### Your assignment
Retype the data below exactly, skipping pictures.

### Stored data
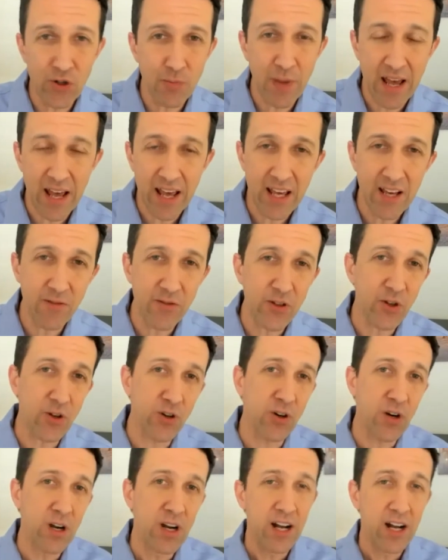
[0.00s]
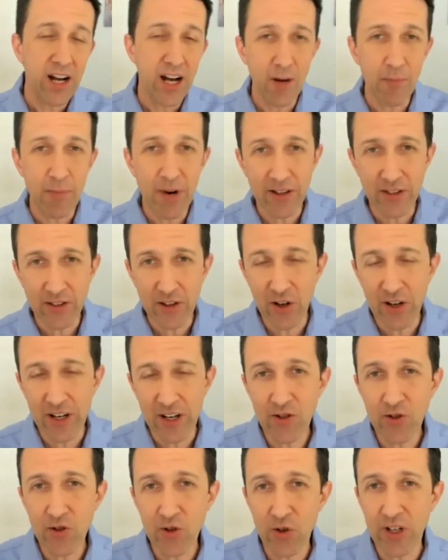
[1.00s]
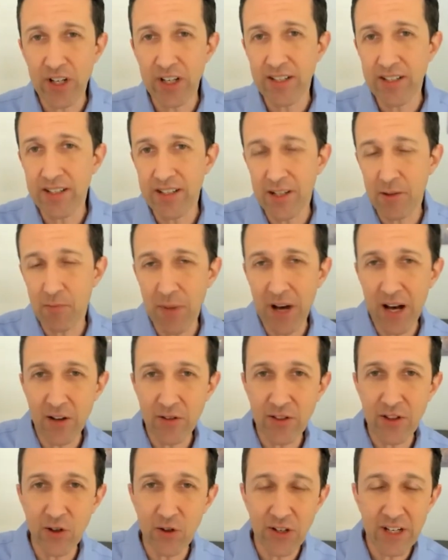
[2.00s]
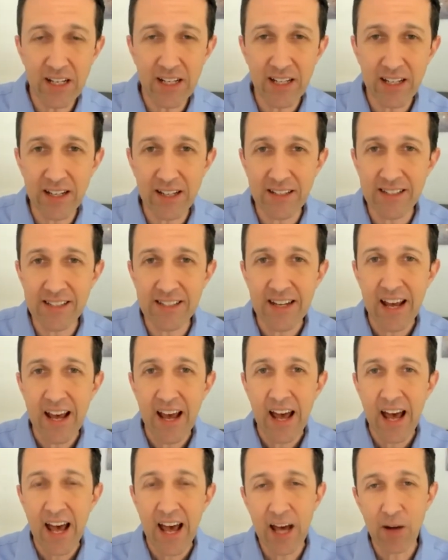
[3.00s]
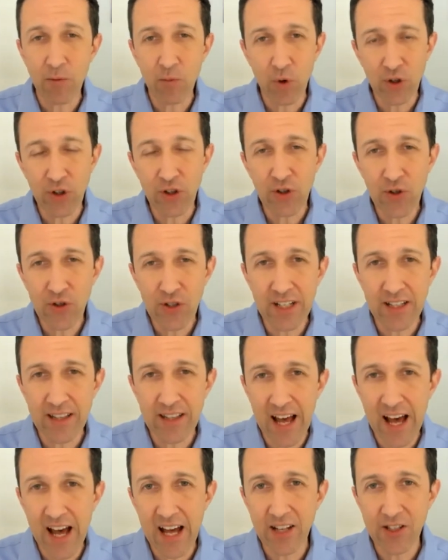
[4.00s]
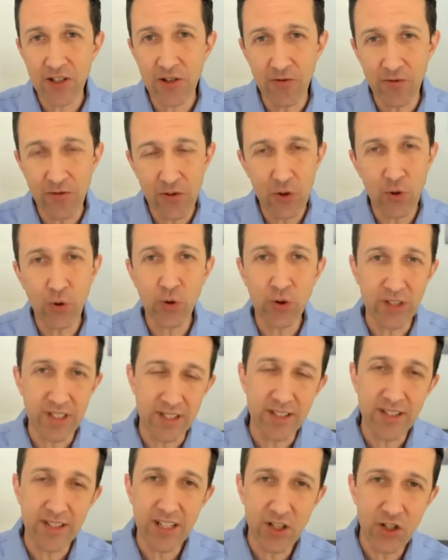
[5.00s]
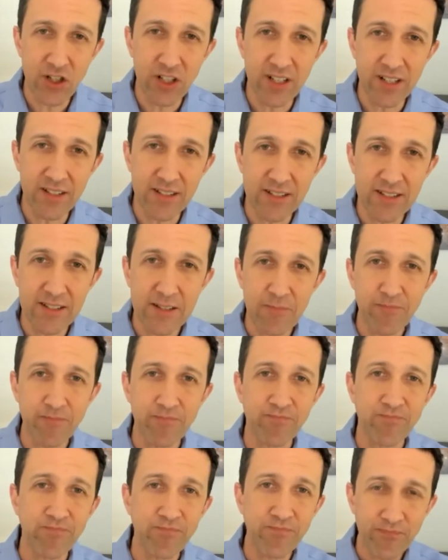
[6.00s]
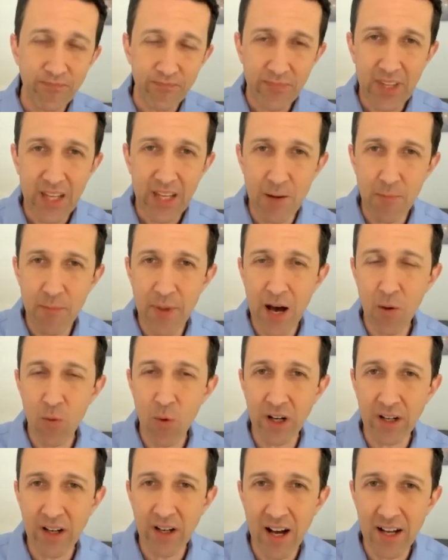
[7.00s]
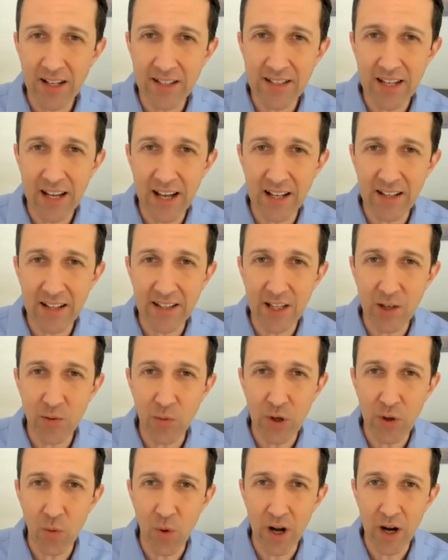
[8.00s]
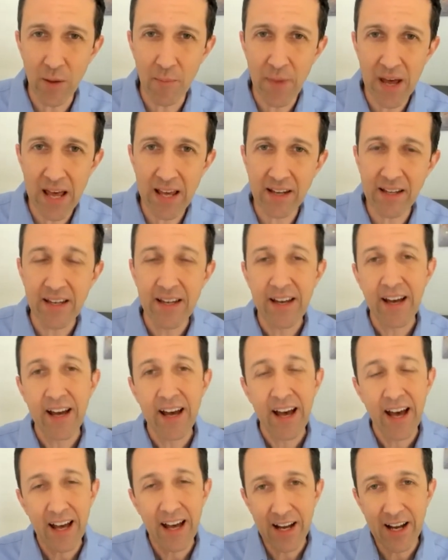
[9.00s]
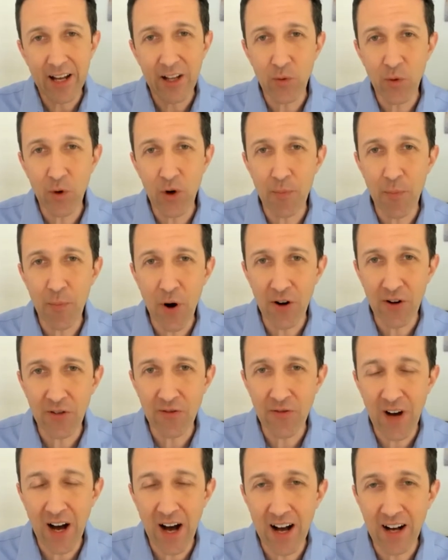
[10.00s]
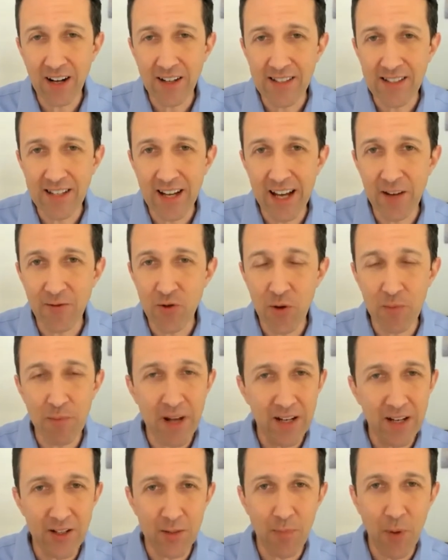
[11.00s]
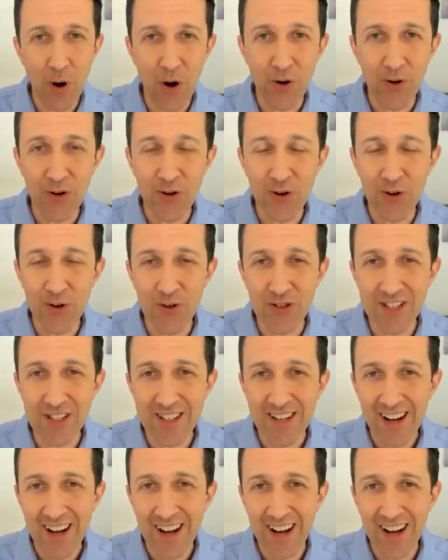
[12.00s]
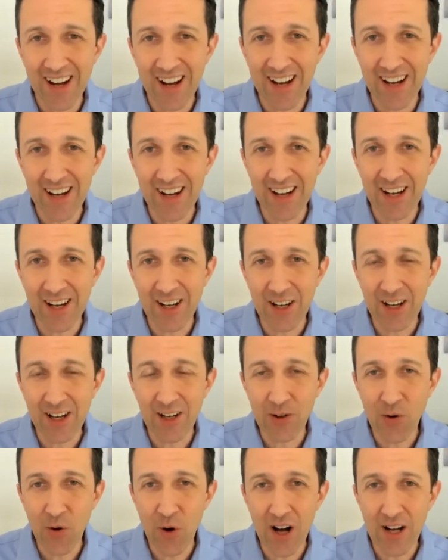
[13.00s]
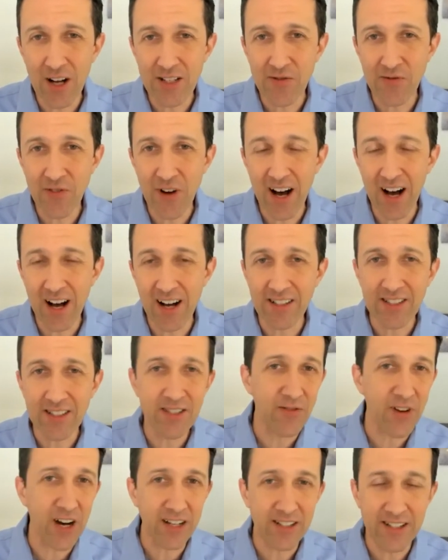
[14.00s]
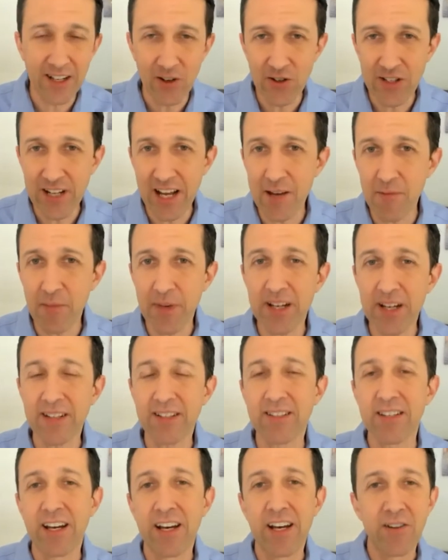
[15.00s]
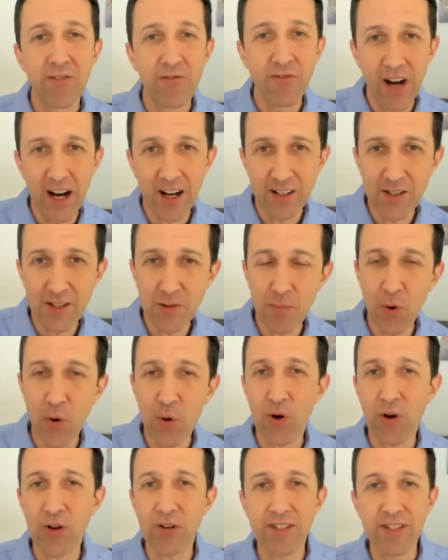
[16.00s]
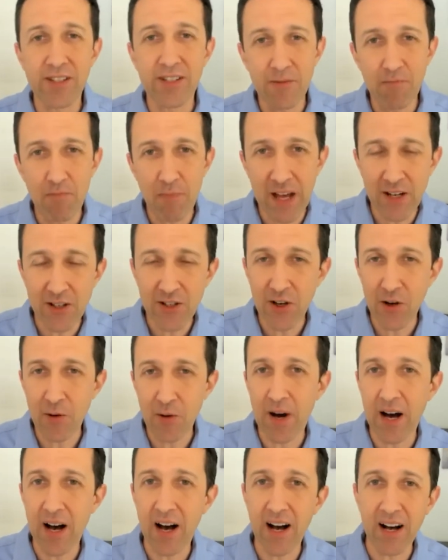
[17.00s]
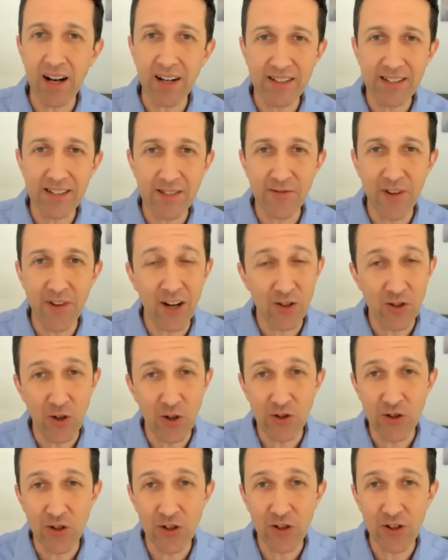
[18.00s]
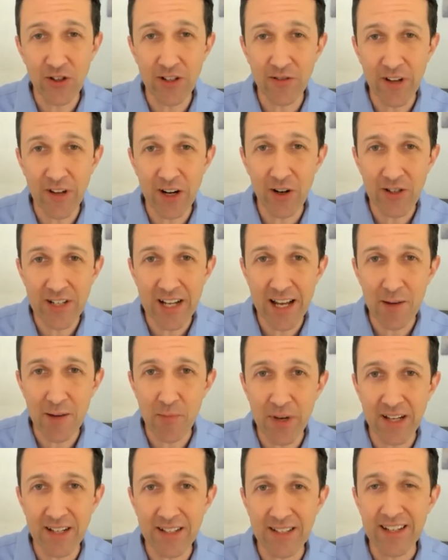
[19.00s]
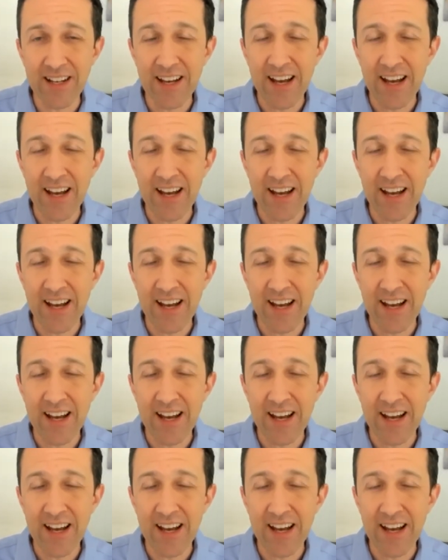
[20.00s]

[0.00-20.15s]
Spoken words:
behavior, about their interests, about their needs, and we're using that to fuel decisions about what content that we want to make. And now that we're a part of Fox, I have tremendous partners across Fox, Fox Entertainment, Fox Sports, Bento Box, Fox Alternative Entertainment,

### Exercise solution
[0.00s]
[1.00s]
[2.00s]
[3.00s]
[4.00s]
[5.00s]
[6.00s]
[7.00s]
[8.00s]
[9.00s]
[10.00s]
[11.00s]
[12.00s]
[13.00s]
[14.00s]
[15.00s]
[16.00s]
[17.00s]
[18.00s]
[19.00s]
[20.00s]

[0.00-20.15s]
Spoken words:
behavior, about their interests, about their needs, and we're using that to fuel decisions about what content that we want to make. And now that we're a part of Fox, I have tremendous partners across Fox, Fox Entertainment, Fox Sports, Bento Box, Fox Alternative Entertainment,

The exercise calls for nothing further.